Not surprising at all.
California fire and life.
Two Vietnamese kids sit in the front of a delivery truck.
The driver, Tommy Do, pulls it off into a parking lot.
“Middle of freaking nowhere,” says Tommy’s buddy, Vince Tranh.
Tommy doesn’t give a shit, he’s happy to be getting rid of the load, a truck full of hot stuff.
Tommy pulls over by a Caddy.
“They love their Caddies,” Tranh says to him in Vietnamese.
“Let ’em,” Tommy says. Tommy’s saving for a Miata. A Miata is cool. Tommy can see himself cruising in a black Miata, wraparound shades on his face, a babe with long black hair beside him.
Yeah, he can see that.
Two guys get out of the Caddy.
One of them’s tall. Looks like one of those Afghan hounds, Tommy thinks, except the guy’s wearing a dark blue suit that has got to be
hot
standing out there in the desert. The other guy is shorter, but broad. Guy wears a black Hawaiian print shirt with big flowers all over it, and Tommy thinks he looks like a jerk. Tommy has him tabbed as the leg breaker, and Tommy is going to be glad to get his money, unload and get the fuck back to Garden Grove.
As a general rule, Tommy doesn’t like doing business with non-Vietnamese, especially these people.
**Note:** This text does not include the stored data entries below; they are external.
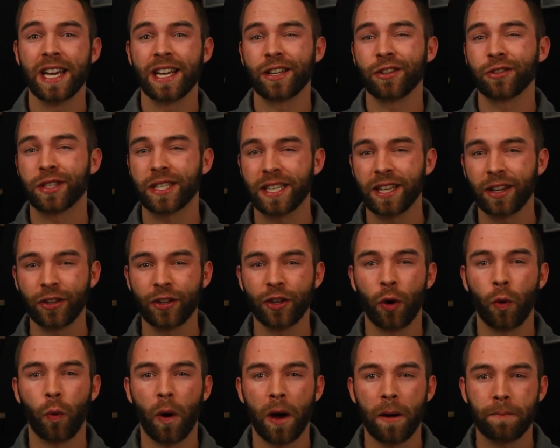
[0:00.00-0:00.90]
you still
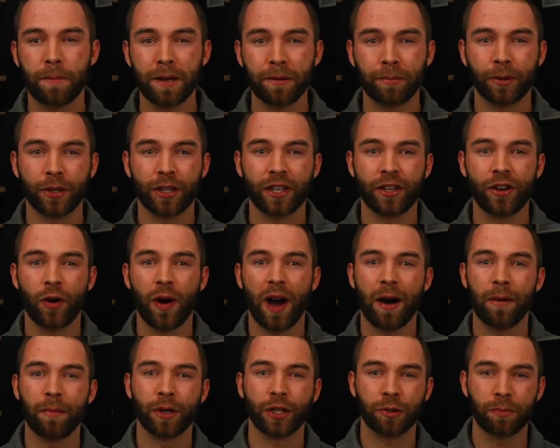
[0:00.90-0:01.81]
don't want people to know
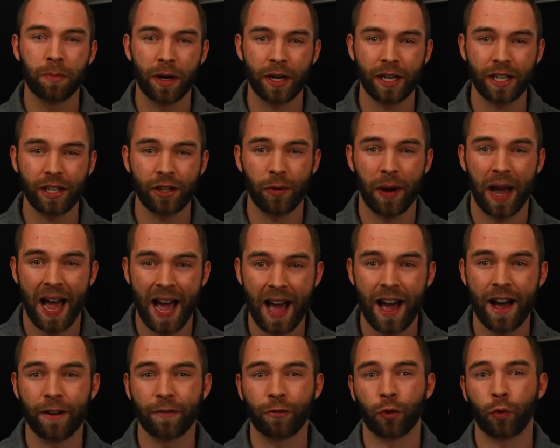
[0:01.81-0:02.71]
how much money you
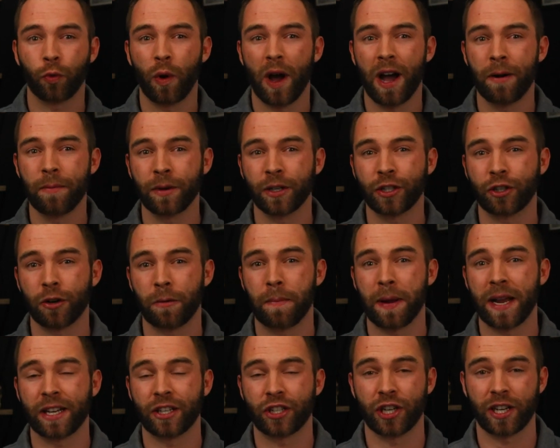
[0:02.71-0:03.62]
have or how much your
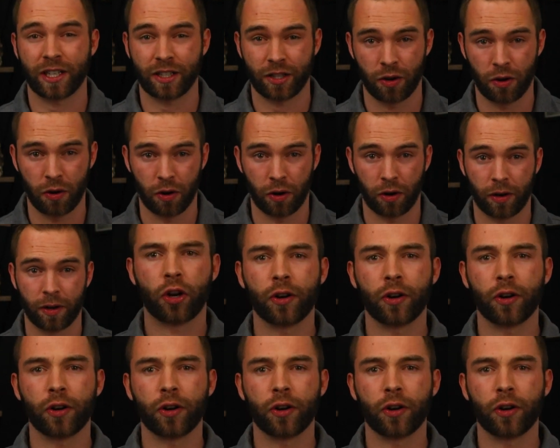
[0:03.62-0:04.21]
paychecks are.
Except the money this time is too good.
Two grand for a delivery job.
The big guy in the flowered shirt opens a gate and Tommy drives through it. Guy closes the gate behind them.
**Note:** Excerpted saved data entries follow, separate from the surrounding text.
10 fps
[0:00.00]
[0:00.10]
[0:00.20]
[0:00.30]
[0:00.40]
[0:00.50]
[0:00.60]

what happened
Tommy and Tranh hop out of the truck.
Blue Suit says, “Unload the truck.”
Tommy shakes his head.
“Money first,” he says.
Blue Suit says, “Sure.”
“Business is business,” Tommy says, like he’s apologizing for the money-first request. He’s trying to be polite.
“Business is business,” Blue Suit agrees.
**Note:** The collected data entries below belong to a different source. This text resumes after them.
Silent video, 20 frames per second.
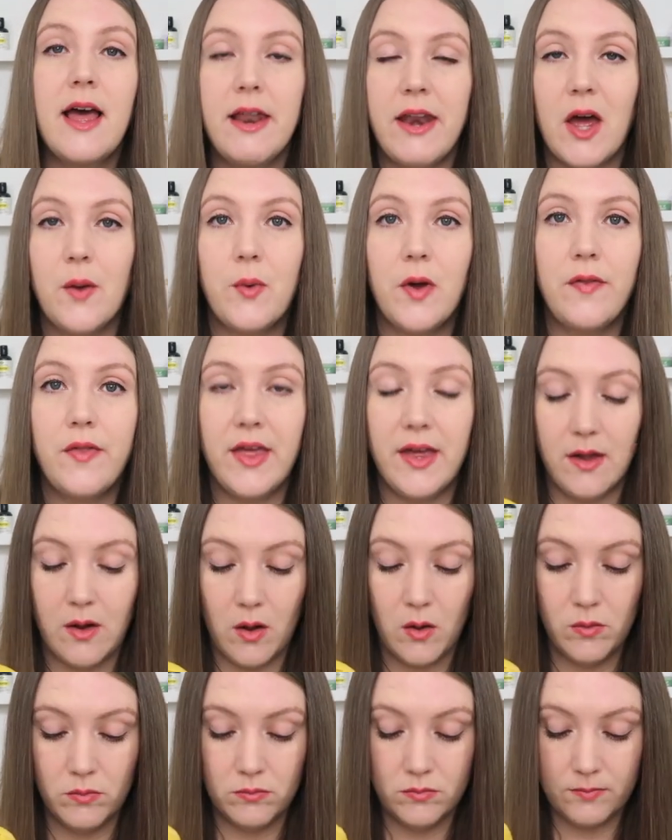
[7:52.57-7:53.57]
Now one thing,
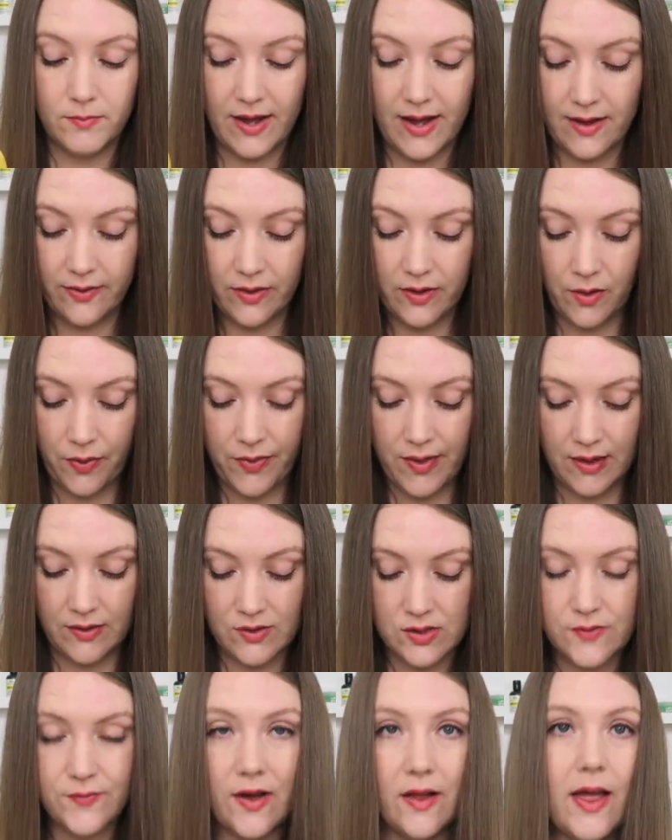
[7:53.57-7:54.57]
oh, my little thing
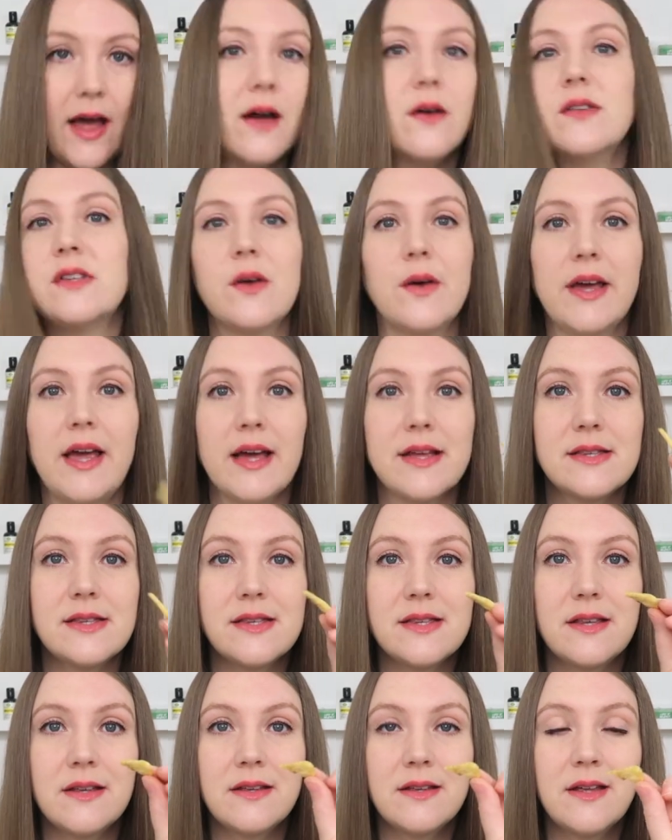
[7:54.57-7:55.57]
just fell out, so I
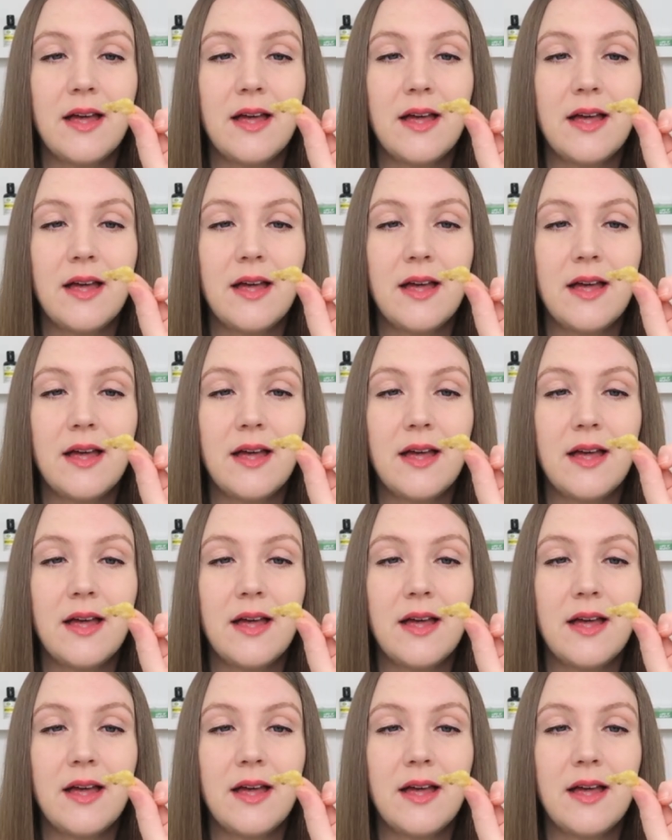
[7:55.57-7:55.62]
guess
Tommy watches Blue Suit reach into the jacket pocket for his wallet,
except Blue Suit takes out a silenced 9mm and puts three bullets in a tight pattern into Tommy’s face.
Tranh stands there with this
oh-fucking-no
look on his face but he doesn’t run or anything. Just stands there like
frozen
, which makes it easy for Blue Suit to put the next three into him.
The guy in the flowered shirt hefts first Tommy, then Tranh, and tosses their bodies into the Dumpster. Pours gasoline all over them then tosses a match in.
“Vietnamese are Buddhists?” he asks Blue Suit.
“I think so.”
They’re speaking in Russian.
“Don’t they cremate their dead?”
Blue Suit shrugs.
An hour later they have the truck unloaded and the contents stored in the cinder block building. Twelve minutes after that, Flower Shirt drives the truck out into the desert and makes it go boom.